Passadas as três noites, prepara-se um pombo virgem com as
batatas e serve-se tudo isso com
brócolis e pimenta. Quando for
deitar ao lado do seu homem,
deve introduzir dentro da boca
do infiel, seja ele marido ou
amante, a cabeça do pombo
com um pedaço da tripa metida
no bico.
Estou em condições de dar novas e eficientes receitas para os
mais variados e específicos fins,
desde a eficaz "Oração aos Enfermos" até a inoportuna receita para obrigar o marido a ser
fiel, incluindo, ainda, a "Grande Mágica das Favas" e a edificante "História de São Cipriano" e "Elvira no Deserto" -esta última merecendo ser transformada em caso especial da
Globo.
Ensinarei também a "Grande
Mágica para se Revolver os
Tempos, Escurecerem-se os Astros, Verem-se Relâmpagos,
Ouvir Grandes Trovões, Caírem
Tempestades e Granizos, Grandes Fantasmas e Línguas de Fogo Saírem da Terra e Mortos
Deixarem Suas Sepulturas, a
Terra Abrir Enormes Brechas.
Enfim, Promover um Terrível
Espetáculo Igual ao do Último
Dia do Mundo" -tudo isso
sem cobrar ingresso e sem patrocínio do Ministério da Cultura ou da Petrobrás.
E não vamos encerrar esse público benefício sem antes recomendar a "Receita para as Mulheres se Livrarem dos Homens
Quando Estiverem Aborrecidas
de os Aturar", seguida de sua
natural decorrência, ou seja, o
"Outro Modo para Continuar a
Mágica Precedente".
Passemos a palavra diretamente ao santo: "Quando uma
senhora estiver aborrecida de
aturar um homem e quiser livrar-se dele sem escândalo, faça
uma poção com 12 ovos de formiga, duas pimentas dentro de
uma cebola das grandes, deixando ferver tudo isso numa
panela de barro bem calafetada.

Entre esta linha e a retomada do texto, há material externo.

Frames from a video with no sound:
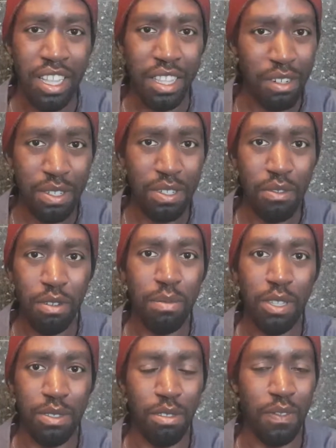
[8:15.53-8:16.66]
they're so
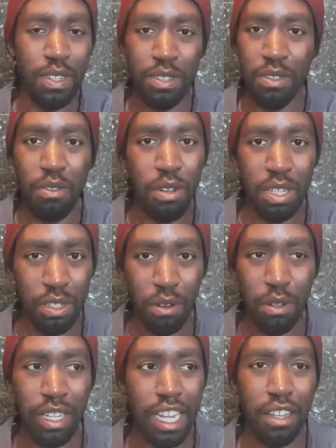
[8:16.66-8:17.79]
abusive and so
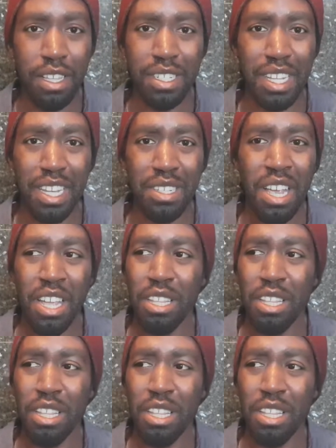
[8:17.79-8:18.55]
controlling now these days.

A mulher se deita e espera
que o marido ferre no sono. Então, despejará a poção fervendo
em cima do marido, dizendo ao
mesmo tempo: "Em nome do
Padre, do Filho e do Espírito
Santo, amém. Em nome de Belzebu e de sua corte infernal, te
esconjuro com a cebola e com as
pimentas a que dês o fora de
minha cama, de minha casa e
de minha vida!"
Na hipótese pouco provável de
o marido resistir a tão dura
provação, a mulher deve repetir
a dose durante oito luas. Se o
marido, decorridas as oito luas,
insistir na resistência, a única
solução então é chamar o Caetano Veloso para tomar providências.